◆ YOUR OBJECTIVE
Transcribe nothing except the lines below that run from the one with "[00:00:01.15]" to the one with "[00:00:02.40]", ends included, and do not copy any picture.

** INPUT RECORDS follows **

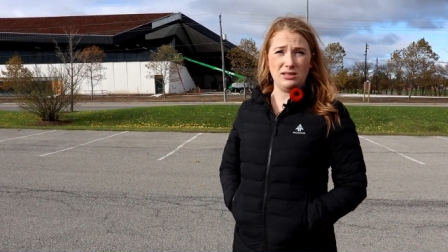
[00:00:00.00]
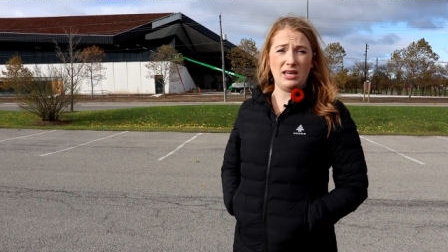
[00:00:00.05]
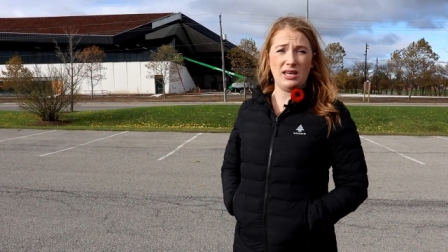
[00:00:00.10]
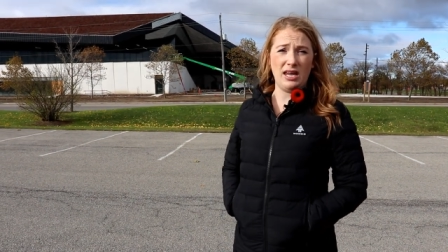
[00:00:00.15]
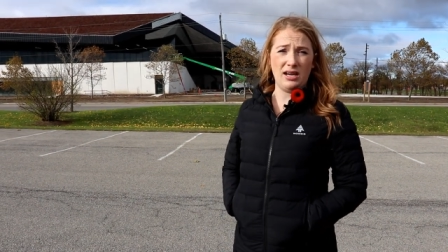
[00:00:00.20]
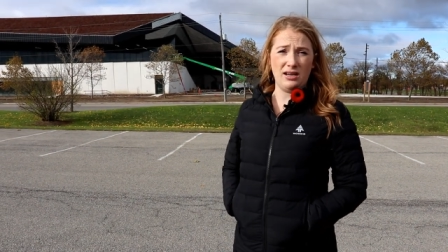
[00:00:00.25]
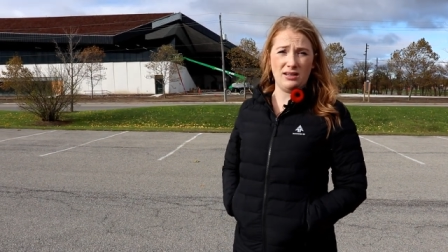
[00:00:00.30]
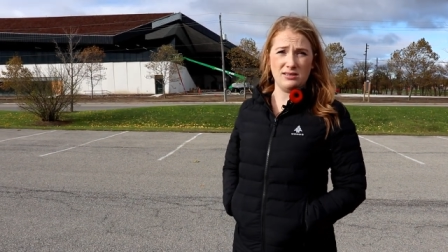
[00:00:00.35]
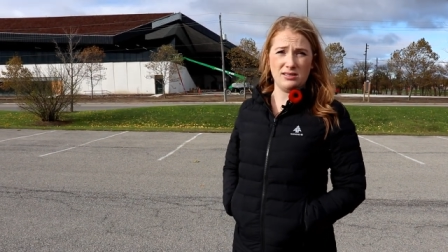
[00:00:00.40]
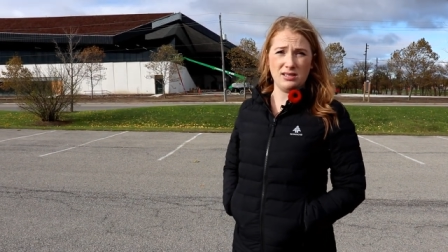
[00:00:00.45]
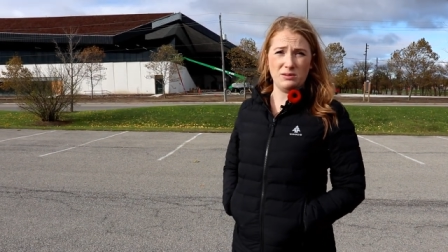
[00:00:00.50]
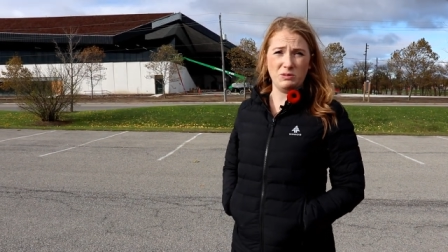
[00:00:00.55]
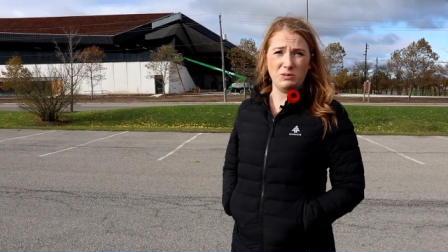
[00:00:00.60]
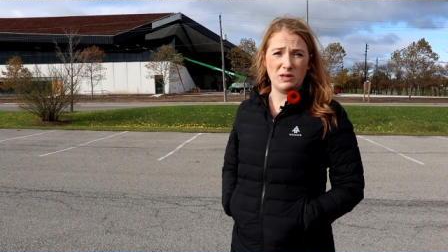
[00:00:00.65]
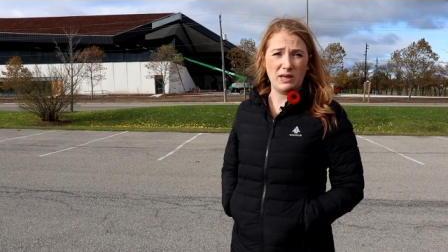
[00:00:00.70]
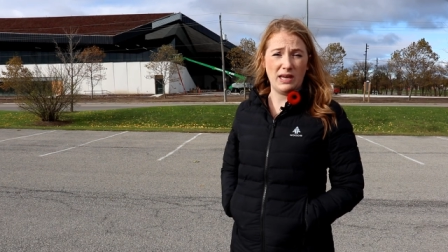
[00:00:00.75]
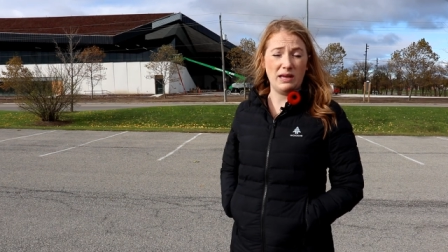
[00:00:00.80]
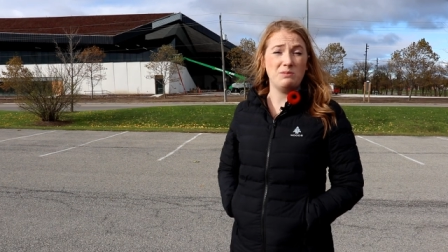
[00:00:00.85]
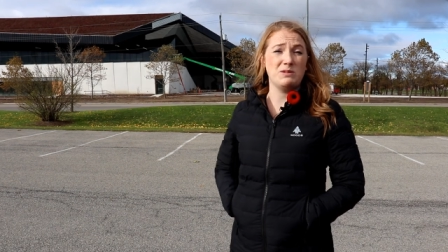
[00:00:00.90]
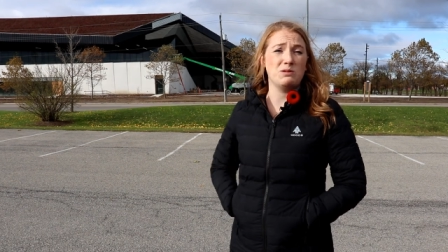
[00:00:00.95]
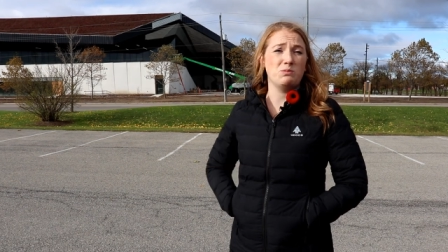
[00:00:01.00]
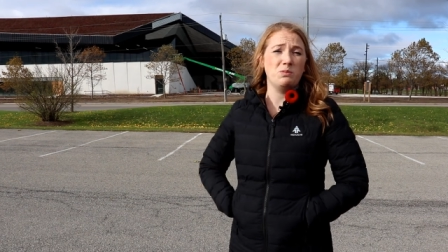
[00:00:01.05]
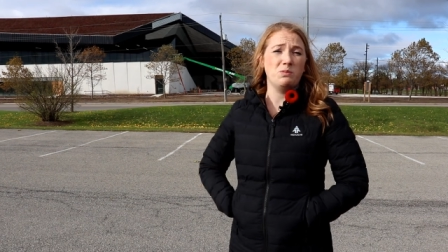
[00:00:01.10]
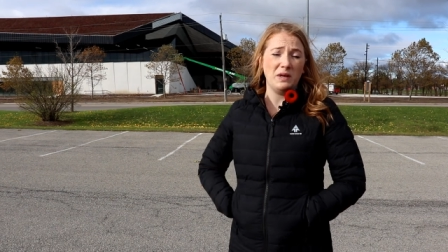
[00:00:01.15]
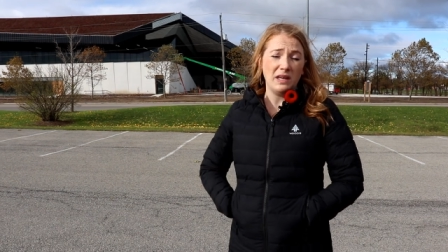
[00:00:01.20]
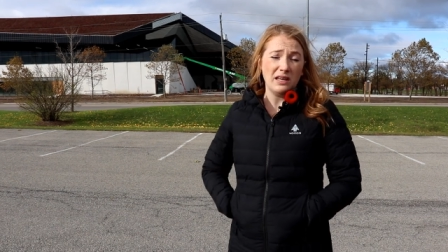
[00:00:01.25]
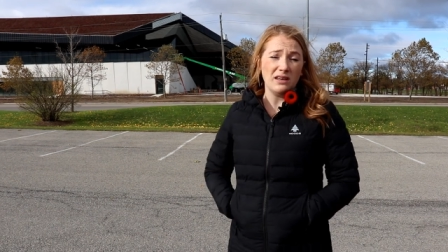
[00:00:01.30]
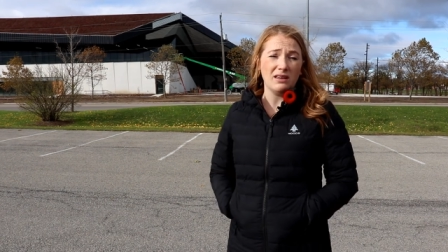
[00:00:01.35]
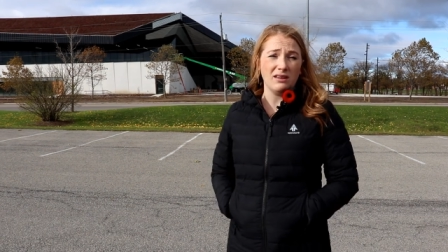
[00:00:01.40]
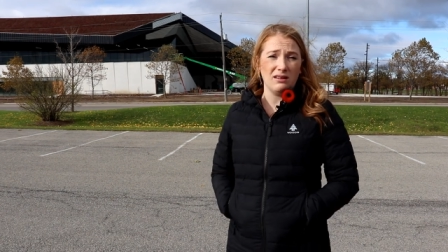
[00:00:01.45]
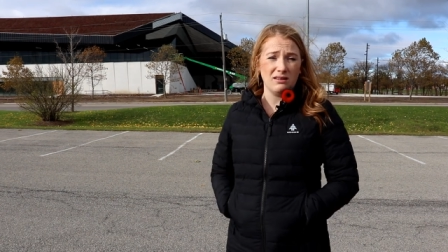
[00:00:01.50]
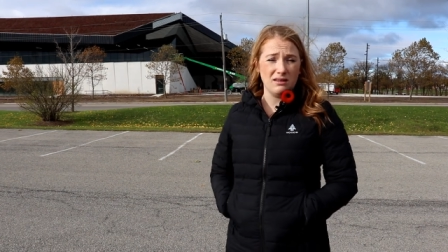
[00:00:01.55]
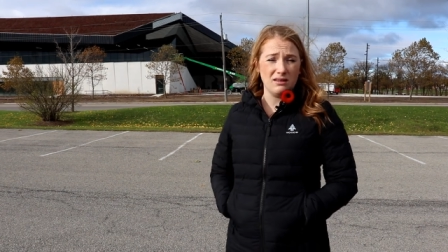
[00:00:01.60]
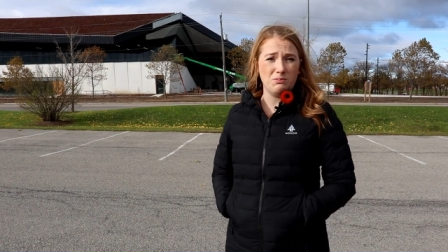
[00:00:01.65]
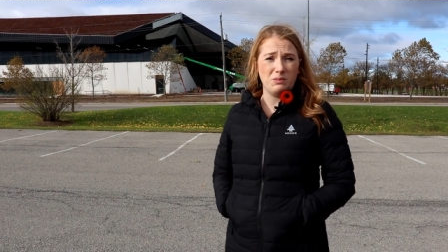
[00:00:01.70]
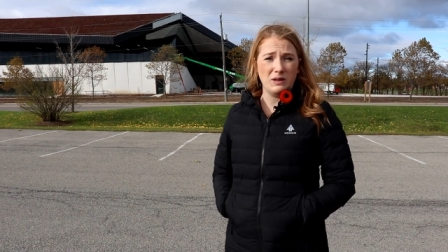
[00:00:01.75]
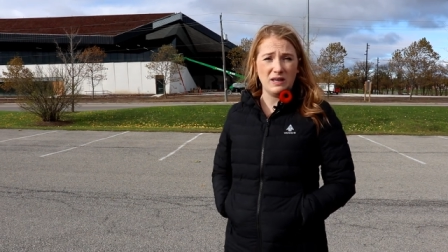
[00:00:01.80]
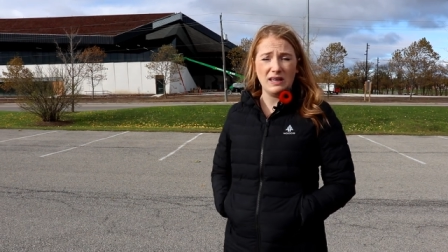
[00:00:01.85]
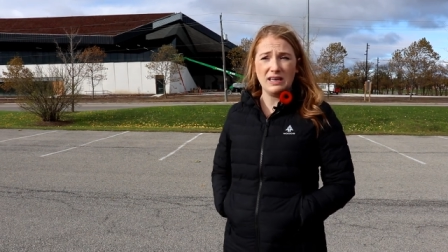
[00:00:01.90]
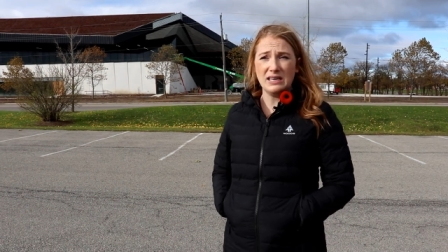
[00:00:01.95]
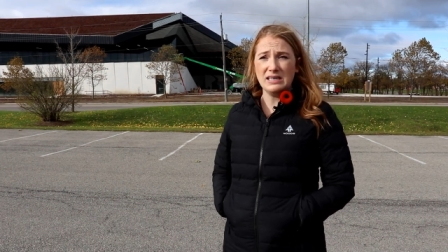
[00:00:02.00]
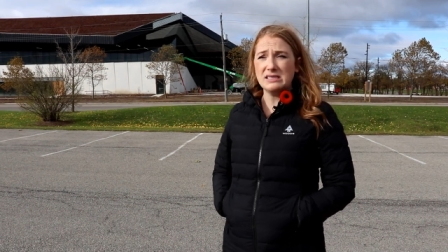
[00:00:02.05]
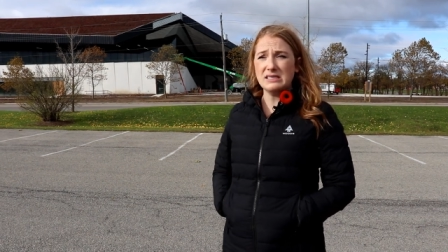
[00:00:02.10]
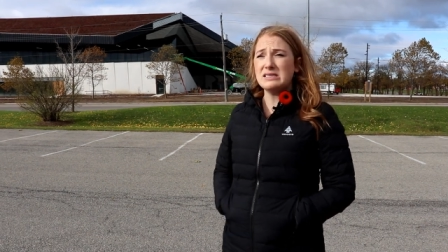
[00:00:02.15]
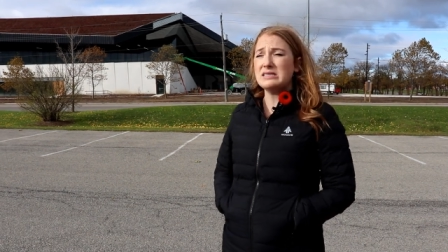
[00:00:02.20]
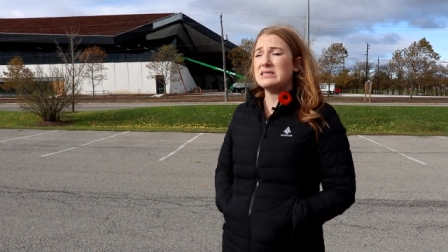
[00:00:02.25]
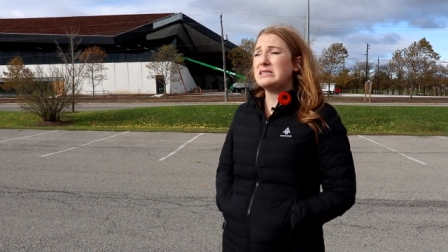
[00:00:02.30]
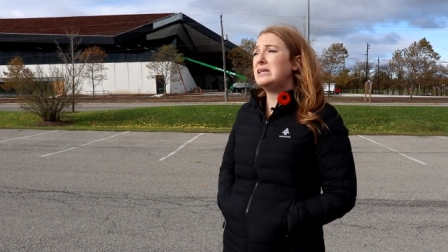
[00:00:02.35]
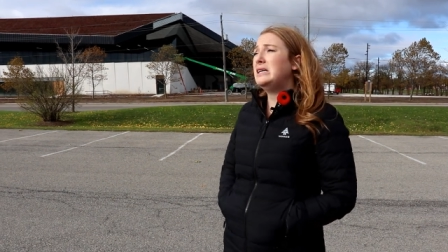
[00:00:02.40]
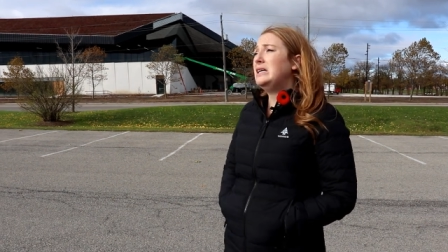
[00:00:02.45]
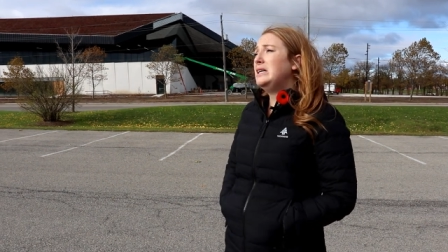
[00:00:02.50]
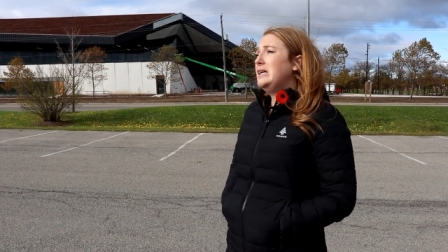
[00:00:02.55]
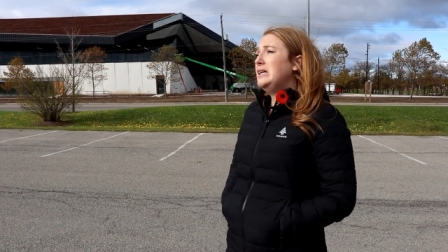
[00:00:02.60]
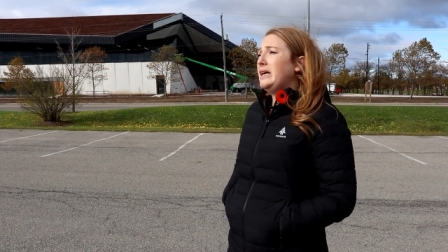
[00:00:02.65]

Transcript: the Canada Summer Games being the biggest.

** End of INPUT RECORDS **

◆ ANSWER FOR THE TASK
[00:00:01.15]
[00:00:01.20]
[00:00:01.25]
[00:00:01.30]
[00:00:01.35]
[00:00:01.40]
[00:00:01.45]
[00:00:01.50]
[00:00:01.55]
[00:00:01.60]
[00:00:01.65]
[00:00:01.70]
[00:00:01.75]
[00:00:01.80]
[00:00:01.85]
[00:00:01.90]
[00:00:01.95]
[00:00:02.00]
[00:00:02.05]
[00:00:02.10]
[00:00:02.15]
[00:00:02.20]
[00:00:02.25]
[00:00:02.30]
[00:00:02.35]
[00:00:02.40]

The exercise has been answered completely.